# Extracting phonems from rap-lyrics with different approaches
## The actual encoding of our phonetics happened within the phonem2vec notebook

In [1]:
import nltk
from nltk.corpus import cmudict as cmu

entries = cmu.entries() # contains tupel of (word, phonem)
arpabet = cmu.dict() # contains dict for word to phonem

### All unknown words which our phonetics lib doesn't know are saved in a set

In [2]:
unknown_words = set()

### Define functions to get phonem from word

In [3]:
def get_phonem(text):
    try:
        return arpabet[text][0]
    except:
        unknown_words.add(text)
        return text

def get_phonem_string(text):
    try:
        return "".join(arpabet[text][0])
    except:
        unknown_words.add(text)
        return ""

def get_phonem_string_spaced(text):
    try:
        return " ".join(arpabet[text][0])
    except:
        unknown_words.add(text)
        return ""

### Example of entry #50 within phonetics lexicon and the word hello

In [4]:
print("entry #50:", entries[50])
print()
# show entries for "hello"
for entry in entries:
    if entry[0] == "hello":
        print(entry)

entry #50: ('abash', ['AH0', 'B', 'AE1', 'SH'])
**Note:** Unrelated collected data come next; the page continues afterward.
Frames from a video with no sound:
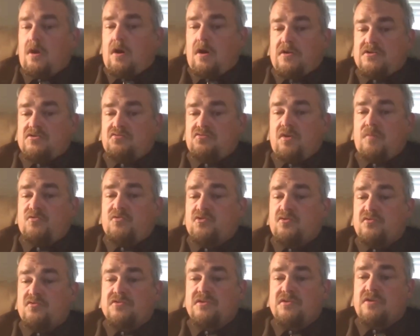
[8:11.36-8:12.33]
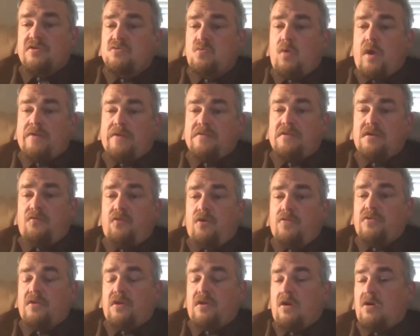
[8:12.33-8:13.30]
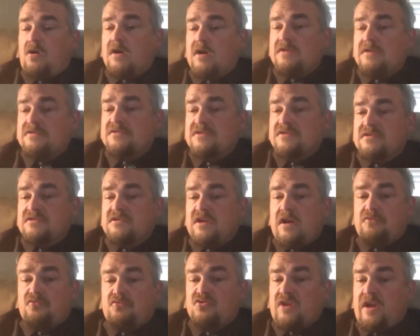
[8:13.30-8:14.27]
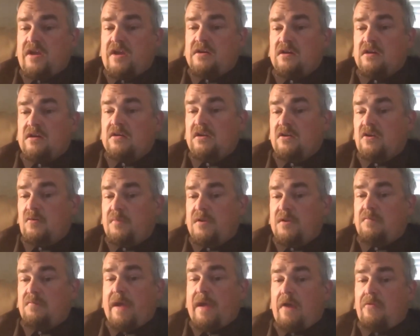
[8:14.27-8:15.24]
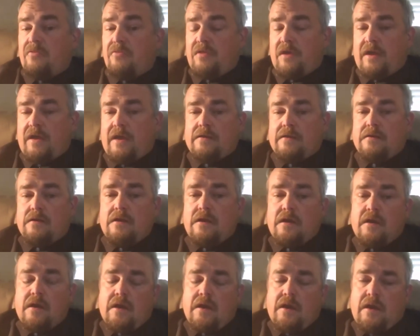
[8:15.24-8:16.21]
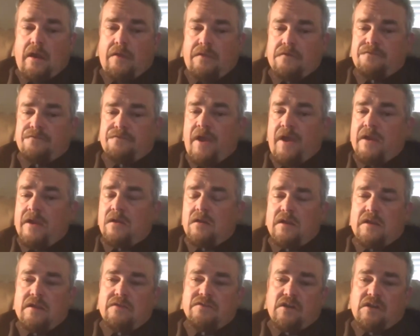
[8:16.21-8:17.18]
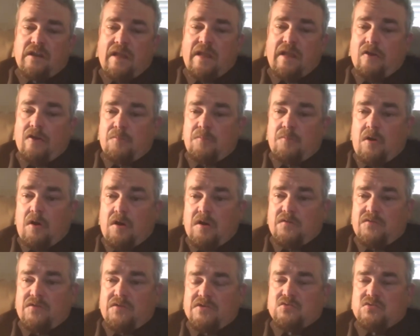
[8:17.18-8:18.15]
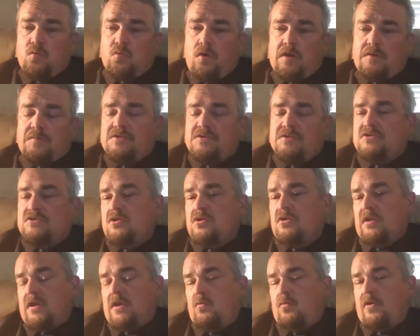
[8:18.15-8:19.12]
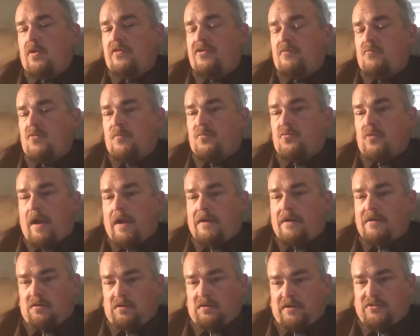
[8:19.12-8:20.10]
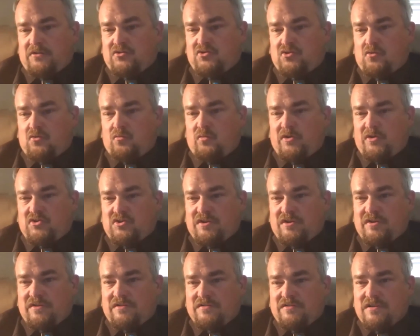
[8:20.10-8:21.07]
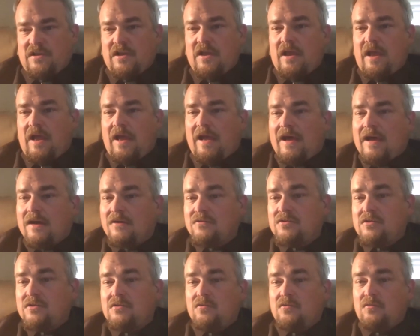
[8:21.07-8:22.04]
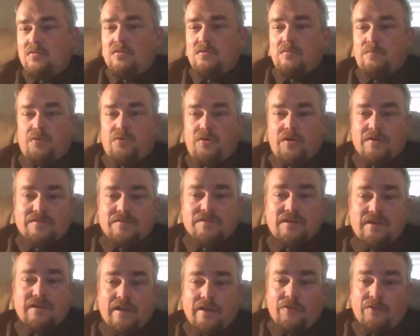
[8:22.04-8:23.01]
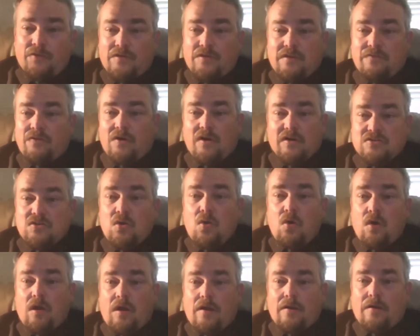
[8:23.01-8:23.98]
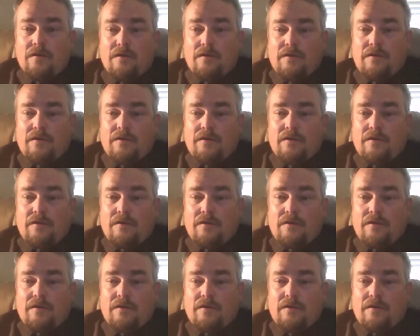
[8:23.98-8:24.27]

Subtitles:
our scriptures looks quite different than ours, and to understanding a little bit about that. And then finally, the latter part of this, we're going to be dealing with a more practical issue, which is how do you put together a Devar Torah?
('hello', ['HH', 'AH0', 'L', 'OW1'])
('hello', ['HH', 'EH0', 'L', 'OW1'])


### Example of two rhyme words

In [5]:
text = "dream"
print(text, " --> ", get_phonem(text))
print(text, " --> ", get_phonem_string(text))

dream  -->  ['D', 'R', 'IY1', 'M']
dream  -->  DRIY1M


In [6]:
text2 = "scheme"
print(text2, " --> ", get_phonem(text2))
print(text2, " --> ", get_phonem_string(text2))

scheme  -->  ['S', 'K', 'IY1', 'M']
scheme  -->  SKIY1M


### Define a method which gives all possible rhyme words to a given word

In [7]:
# level represents accuracy of rhyme: take the last {level} phonems to compare
def rhyme(inp, level):
    syllables = [(word, syl) for word, syl in entries if word == inp]
    rhymes = []
    for (word, syllable) in syllables:
        rhymes += [word for word, pron in entries if pron[-level:] == syllable[-level:]]
    return list(set(rhymes))

### Shows a set of rhyming words for "scheme" for its last two phonems

In [8]:
print(get_phonem("scheme"))
print(rhyme("scheme", 2)[39:45])


['S', 'K', 'IY1', 'M']
['seam', 'steam', 'team', 'thiem', 'thieme', 'ziehm']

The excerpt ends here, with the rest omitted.